WORK INSTRUCTIONS
Reproduce the following data exactly, minus any images.

Dataset records
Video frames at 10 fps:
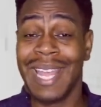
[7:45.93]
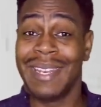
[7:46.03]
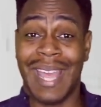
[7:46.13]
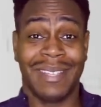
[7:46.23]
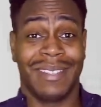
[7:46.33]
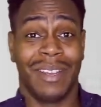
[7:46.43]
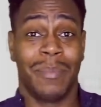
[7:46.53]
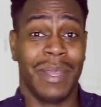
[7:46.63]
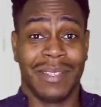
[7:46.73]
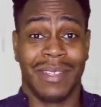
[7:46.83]
that's their
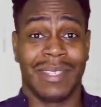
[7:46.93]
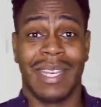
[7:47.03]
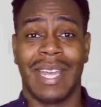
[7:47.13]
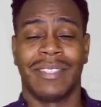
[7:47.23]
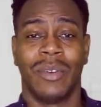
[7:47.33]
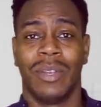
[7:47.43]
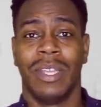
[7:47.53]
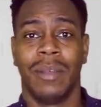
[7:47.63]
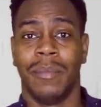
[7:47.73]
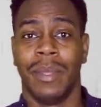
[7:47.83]
business and that's on them.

REPLY TO THE TASK
Video frames at 10 fps:
[7:45.93]
[7:46.03]
[7:46.13]
[7:46.23]
[7:46.33]
[7:46.43]
[7:46.53]
[7:46.63]
[7:46.73]
[7:46.83]
that's their
[7:46.93]
[7:47.03]
[7:47.13]
[7:47.23]
[7:47.33]
[7:47.43]
[7:47.53]
[7:47.63]
[7:47.73]
[7:47.83]
business and that's on them.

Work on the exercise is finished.